Wife tried calling in an order for Japanese takeout, but they couldn’t hear us on the phone. Being the nice guy hubby that I try to be, I decided to drive down, place the order in person, and wait. That was my first mistake.
My second mistake was taking my wife’s Expedition. Her big, white, 2011 nice-ass Expedition. I don’t know why, I just took that instead of my CTS. Apparently, this vehicle screams “please fuck with me on the road”.
Third mistake was not putting the little red VW Golf R into the motherfucking over the curb and into the brick wall beside the road as he suddenly tried to blow my doors off with a VERY close pass (as in, his wheels were hugging the middle line, and he decided that me going the speed limit through a neighborhood was lame), because the son of a bitch decided to cut me off to such a degree that I had to slam on my brakes when he simultaneously changed lanes and came to a complete stop in front of me. I was turning left at the intersection we came to rest at, and he stayed just far enough back from the next car to keep me from getting through the light. I had to wait another cycle before I could turn. Yes, I gave him the finger.
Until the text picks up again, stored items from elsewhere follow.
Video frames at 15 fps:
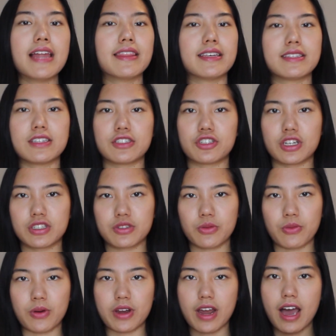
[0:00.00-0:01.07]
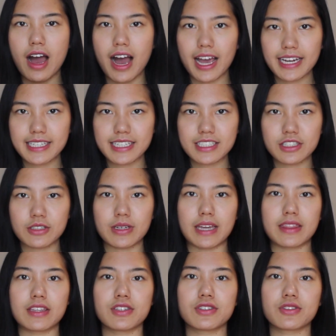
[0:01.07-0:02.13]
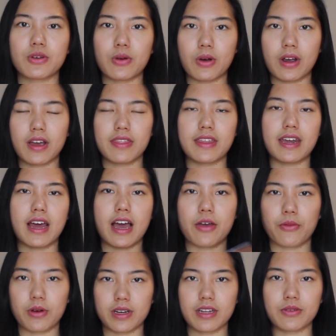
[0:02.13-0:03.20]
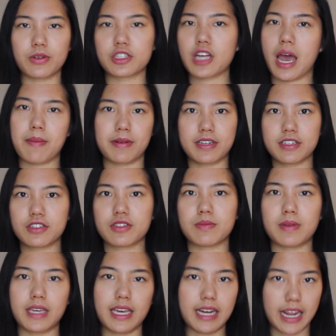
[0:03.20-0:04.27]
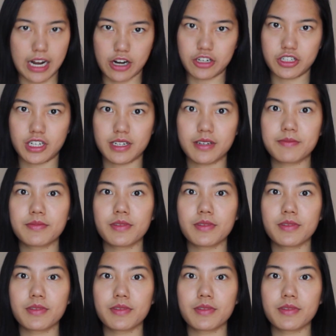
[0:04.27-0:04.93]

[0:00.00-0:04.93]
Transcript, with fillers: This is just what I did to get the score that I wanted, which happened to be an 800.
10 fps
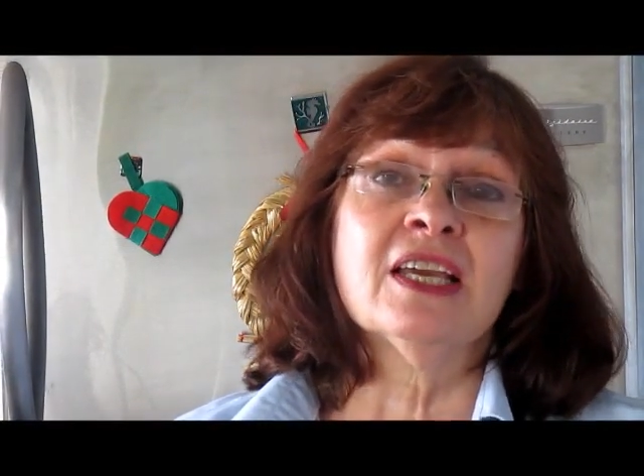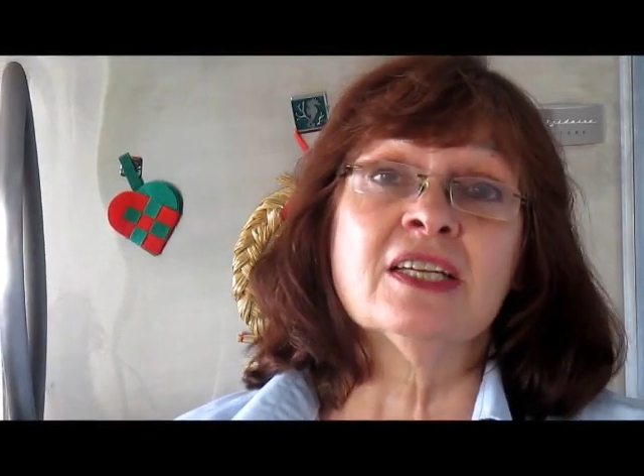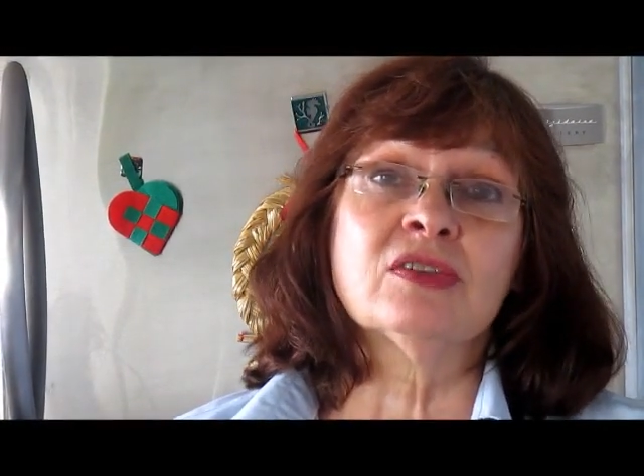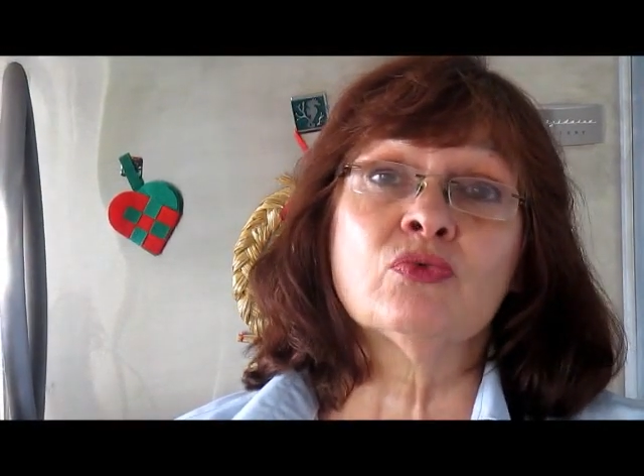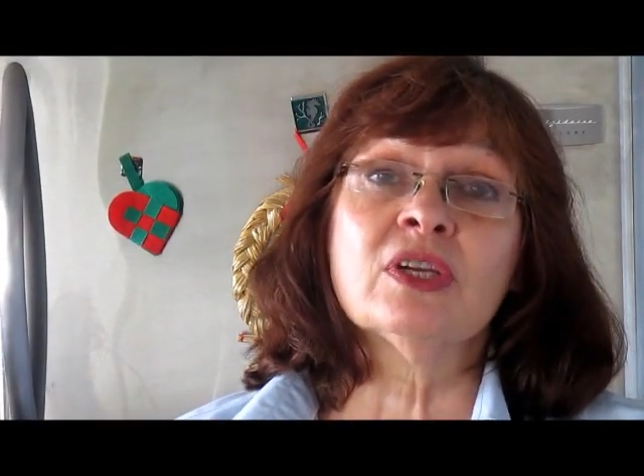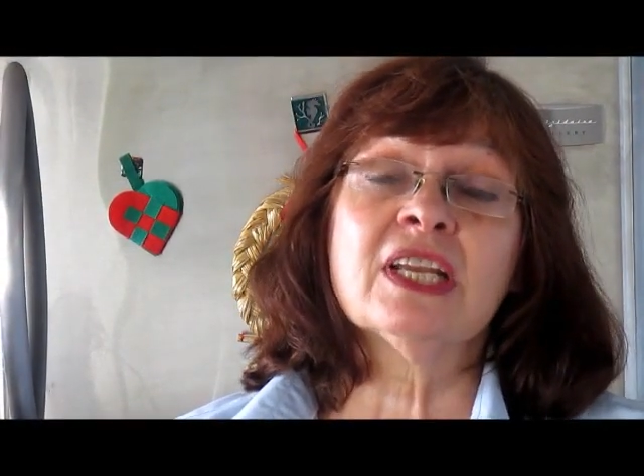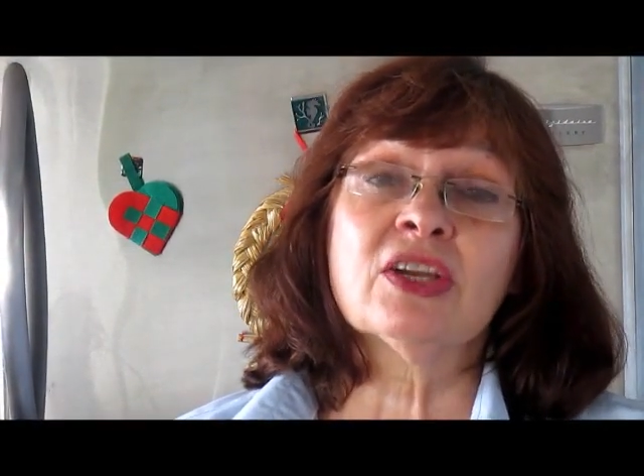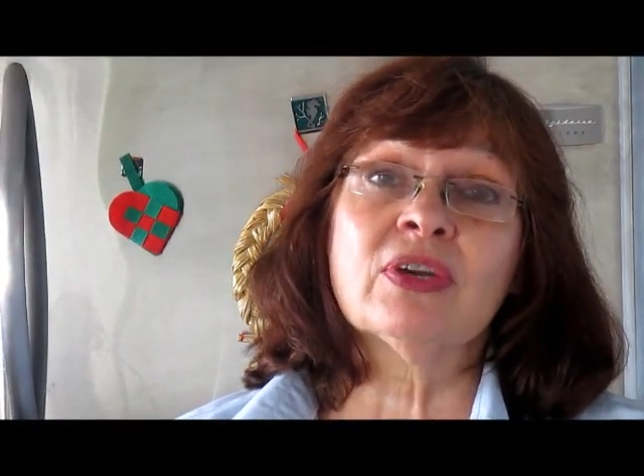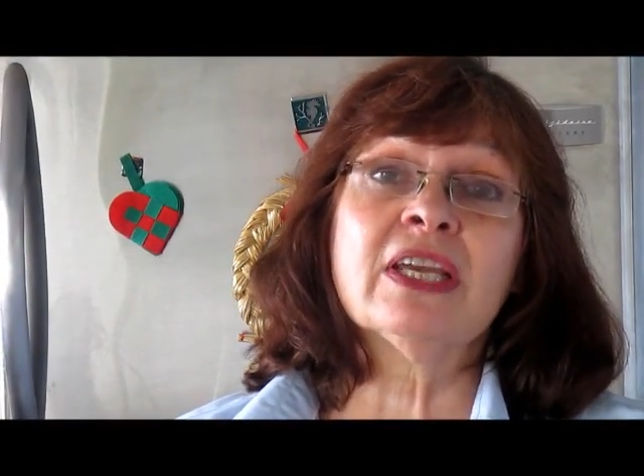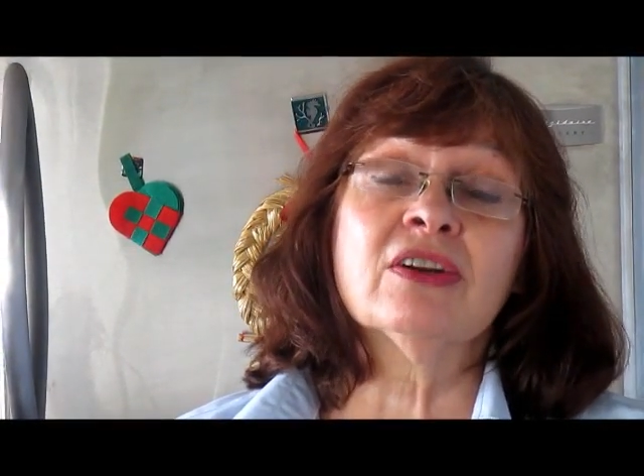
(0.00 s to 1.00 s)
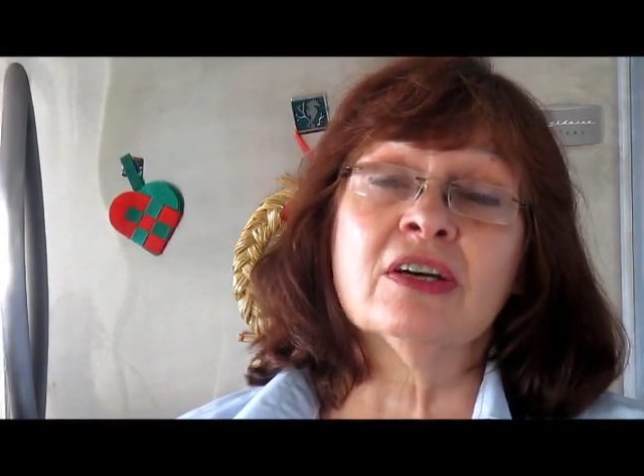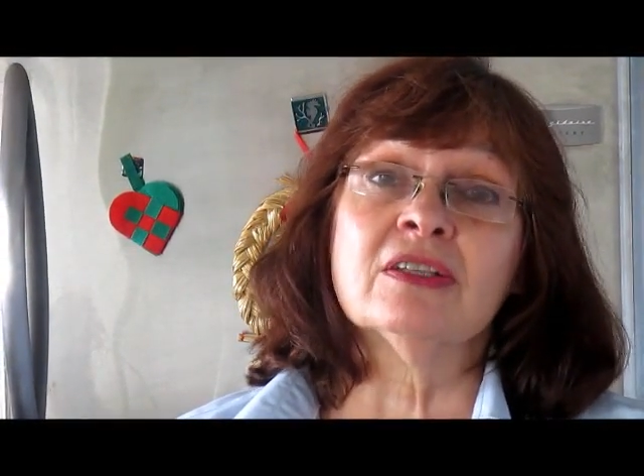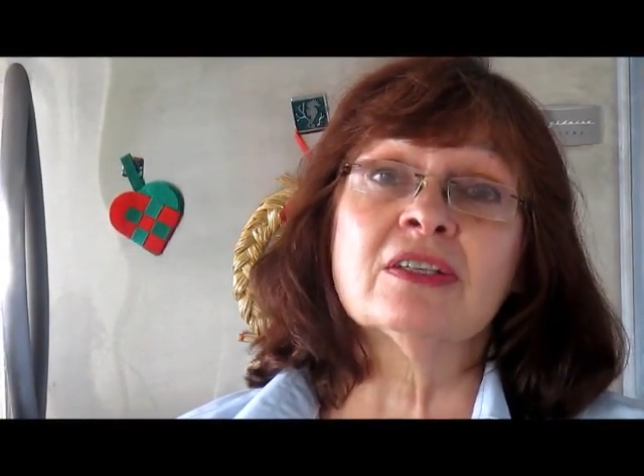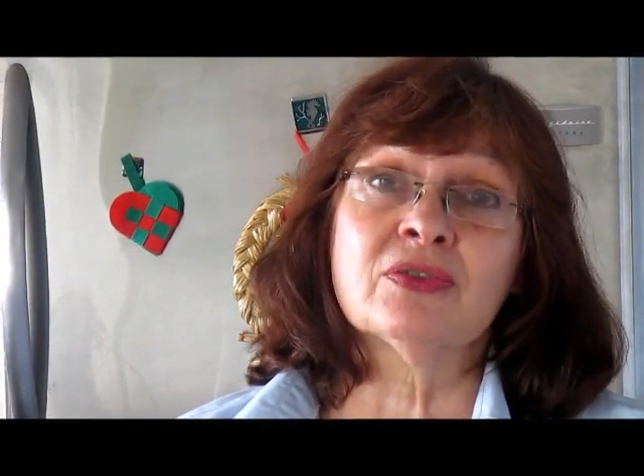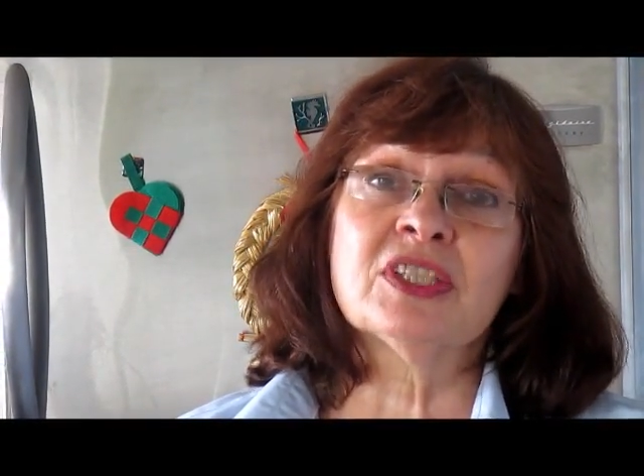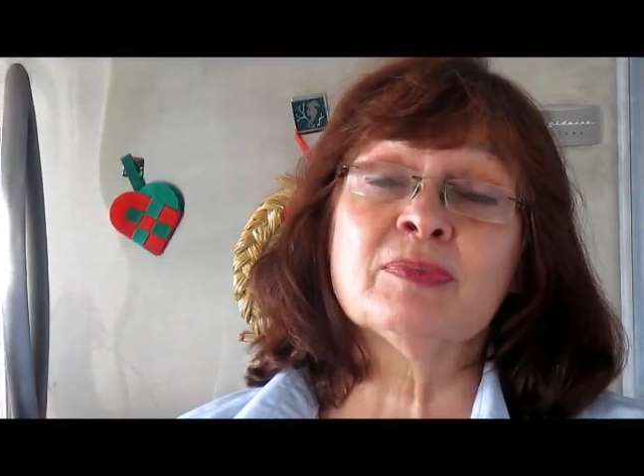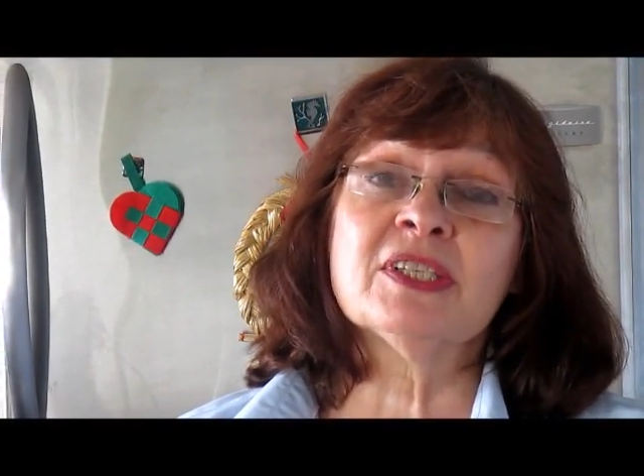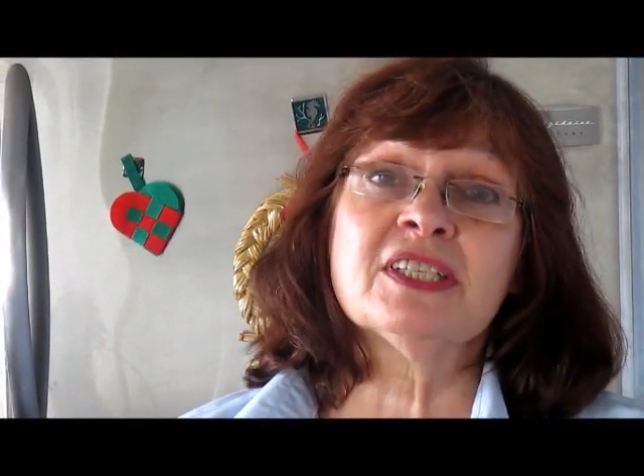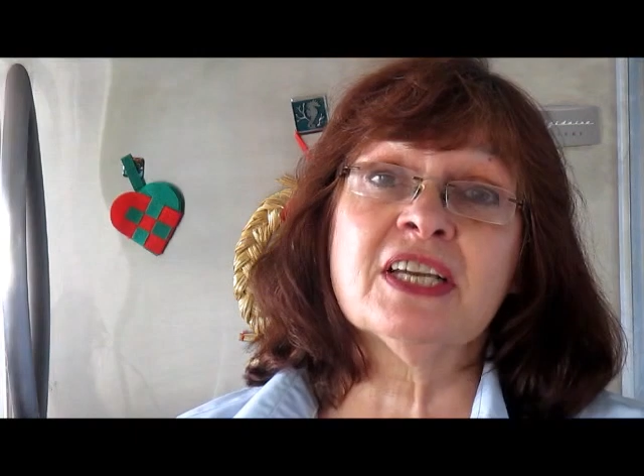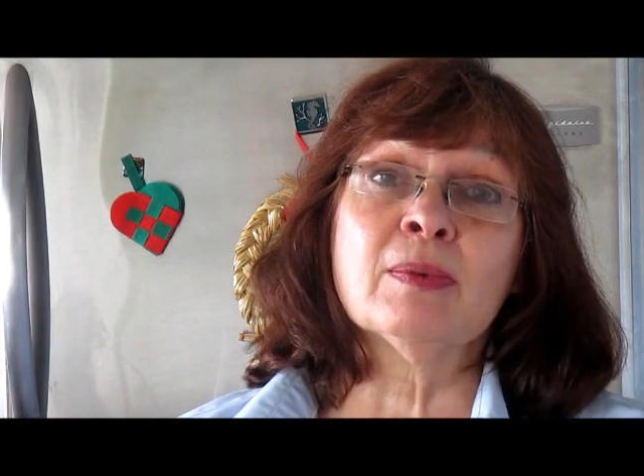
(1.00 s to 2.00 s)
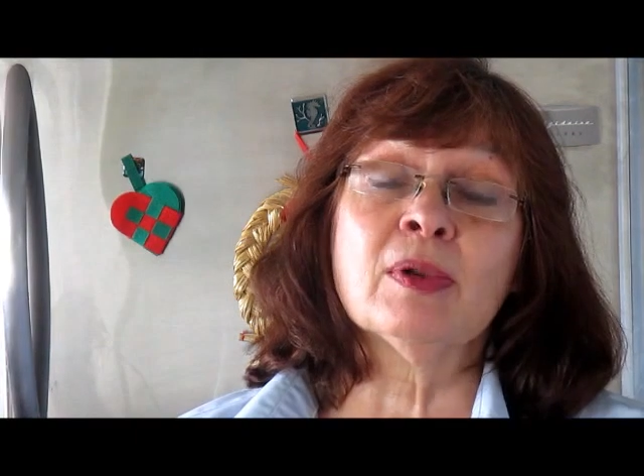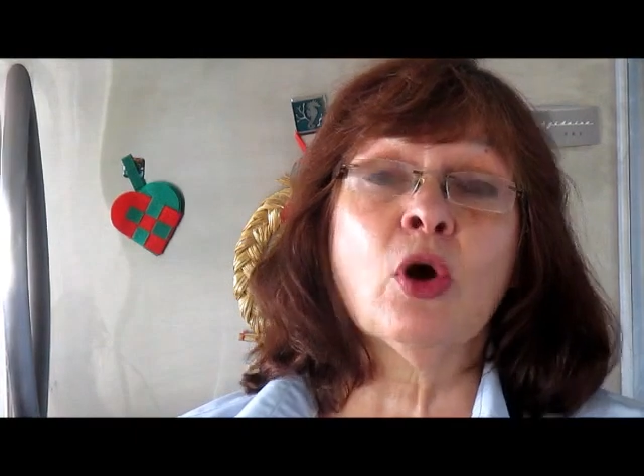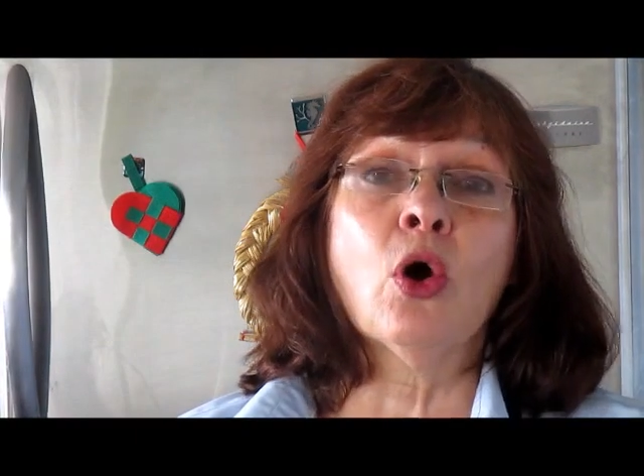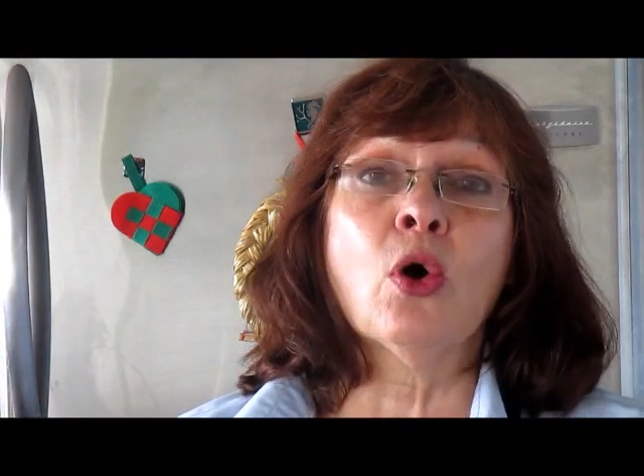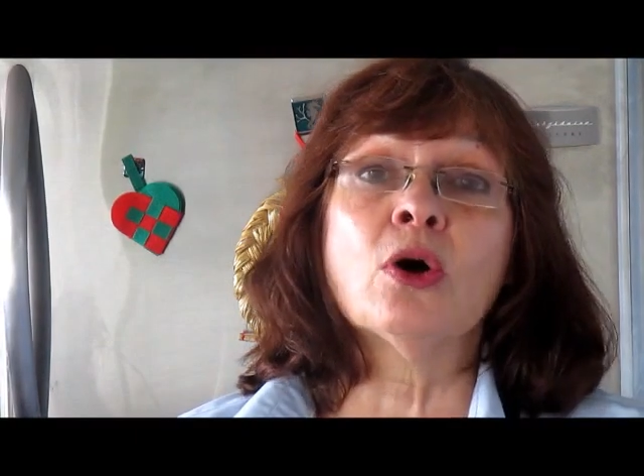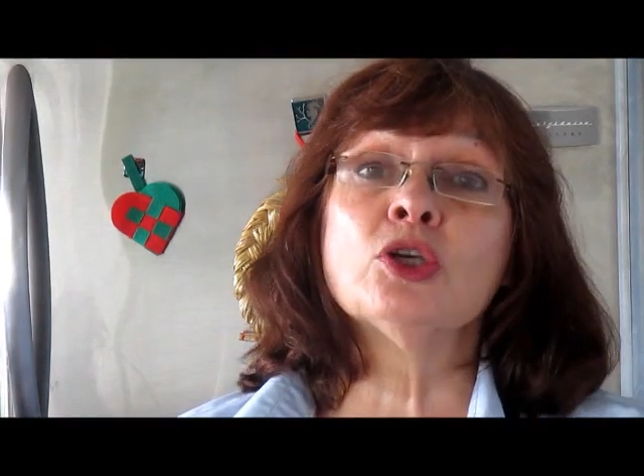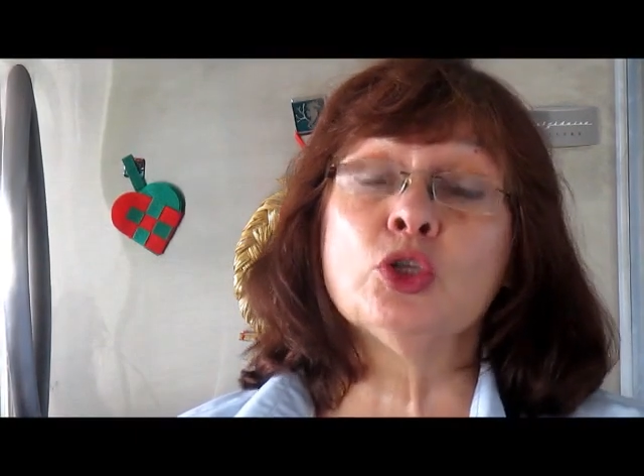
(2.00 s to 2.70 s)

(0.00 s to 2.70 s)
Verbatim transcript: It's really great on the Christmas table or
THEN, I HAD TWO ASSHOLES DRIVING 10-15 MPH UNDER SPEED LIMIT AND NOT ACCELERATING, RIGHT UP UNTIL I TRIED TO PASS THEM. Then, they decided they were F1 drivers and slammed the skinny pedal to the floor. Should’ve bumped them, too.
So I’m waiting for my to-go order, trying to vent and calm down before I go all Mad Max on some poor bastard who has the misfortune of accidentally changing into my lane within two car lengths of me.
Also, I need to get the Expedition a front end replacement brush guard. Not for wrecking cars fuck with me on the road, but for... like, other stuff I’ll think of later.